> **REQUIRED WORK**:
Without including any pictures, copy each entry below exactly.

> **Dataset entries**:
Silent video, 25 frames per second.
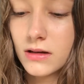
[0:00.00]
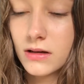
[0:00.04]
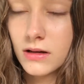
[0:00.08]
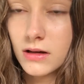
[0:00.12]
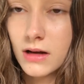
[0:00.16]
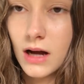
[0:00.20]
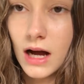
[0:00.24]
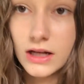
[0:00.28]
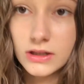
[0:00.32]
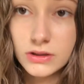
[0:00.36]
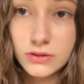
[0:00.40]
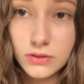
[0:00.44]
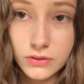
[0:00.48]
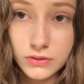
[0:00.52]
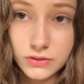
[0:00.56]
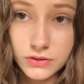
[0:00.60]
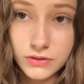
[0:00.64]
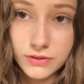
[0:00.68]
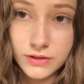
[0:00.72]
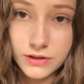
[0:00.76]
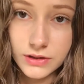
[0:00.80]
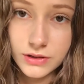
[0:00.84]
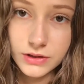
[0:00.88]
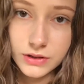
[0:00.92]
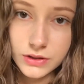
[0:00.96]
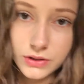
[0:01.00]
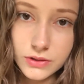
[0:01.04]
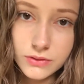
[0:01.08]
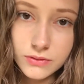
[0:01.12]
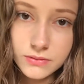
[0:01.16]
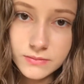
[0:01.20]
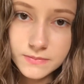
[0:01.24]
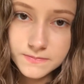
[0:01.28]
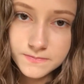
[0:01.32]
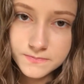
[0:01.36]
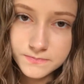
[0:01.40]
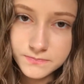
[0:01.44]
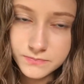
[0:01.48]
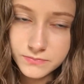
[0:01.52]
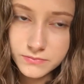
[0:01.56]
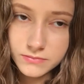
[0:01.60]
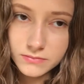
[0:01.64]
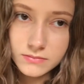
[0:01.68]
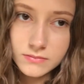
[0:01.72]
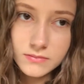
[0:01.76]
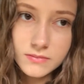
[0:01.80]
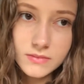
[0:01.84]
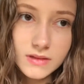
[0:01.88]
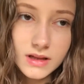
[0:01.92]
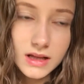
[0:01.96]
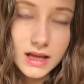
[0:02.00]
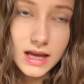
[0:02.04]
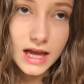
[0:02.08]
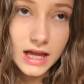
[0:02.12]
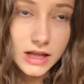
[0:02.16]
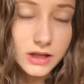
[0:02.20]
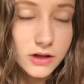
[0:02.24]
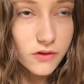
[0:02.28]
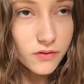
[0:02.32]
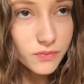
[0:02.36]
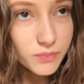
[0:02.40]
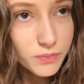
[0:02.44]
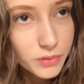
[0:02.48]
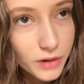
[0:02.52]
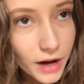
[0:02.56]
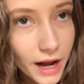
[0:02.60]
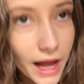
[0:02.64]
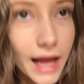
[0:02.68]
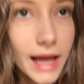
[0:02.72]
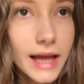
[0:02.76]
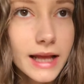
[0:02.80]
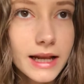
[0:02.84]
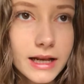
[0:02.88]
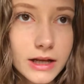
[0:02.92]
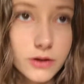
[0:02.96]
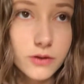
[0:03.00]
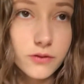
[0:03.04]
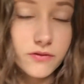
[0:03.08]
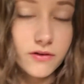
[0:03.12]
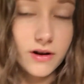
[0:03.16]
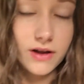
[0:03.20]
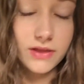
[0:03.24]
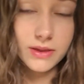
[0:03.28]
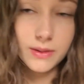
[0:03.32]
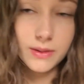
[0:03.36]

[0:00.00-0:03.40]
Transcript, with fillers: God told you to do, and you've prayed and you've read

> **ANSWER TO THIS EXERCISE**:
Silent video, 25 frames per second.
[0:00.00]
[0:00.04]
[0:00.08]
[0:00.12]
[0:00.16]
[0:00.20]
[0:00.24]
[0:00.28]
[0:00.32]
[0:00.36]
[0:00.40]
[0:00.44]
[0:00.48]
[0:00.52]
[0:00.56]
[0:00.60]
[0:00.64]
[0:00.68]
[0:00.72]
[0:00.76]
[0:00.80]
[0:00.84]
[0:00.88]
[0:00.92]
[0:00.96]
[0:01.00]
[0:01.04]
[0:01.08]
[0:01.12]
[0:01.16]
[0:01.20]
[0:01.24]
[0:01.28]
[0:01.32]
[0:01.36]
[0:01.40]
[0:01.44]
[0:01.48]
[0:01.52]
[0:01.56]
[0:01.60]
[0:01.64]
[0:01.68]
[0:01.72]
[0:01.76]
[0:01.80]
[0:01.84]
[0:01.88]
[0:01.92]
[0:01.96]
[0:02.00]
[0:02.04]
[0:02.08]
[0:02.12]
[0:02.16]
[0:02.20]
[0:02.24]
[0:02.28]
[0:02.32]
[0:02.36]
[0:02.40]
[0:02.44]
[0:02.48]
[0:02.52]
[0:02.56]
[0:02.60]
[0:02.64]
[0:02.68]
[0:02.72]
[0:02.76]
[0:02.80]
[0:02.84]
[0:02.88]
[0:02.92]
[0:02.96]
[0:03.00]
[0:03.04]
[0:03.08]
[0:03.12]
[0:03.16]
[0:03.20]
[0:03.24]
[0:03.28]
[0:03.32]
[0:03.36]

[0:00.00-0:03.40]
Transcript, with fillers: God told you to do, and you've prayed and you've read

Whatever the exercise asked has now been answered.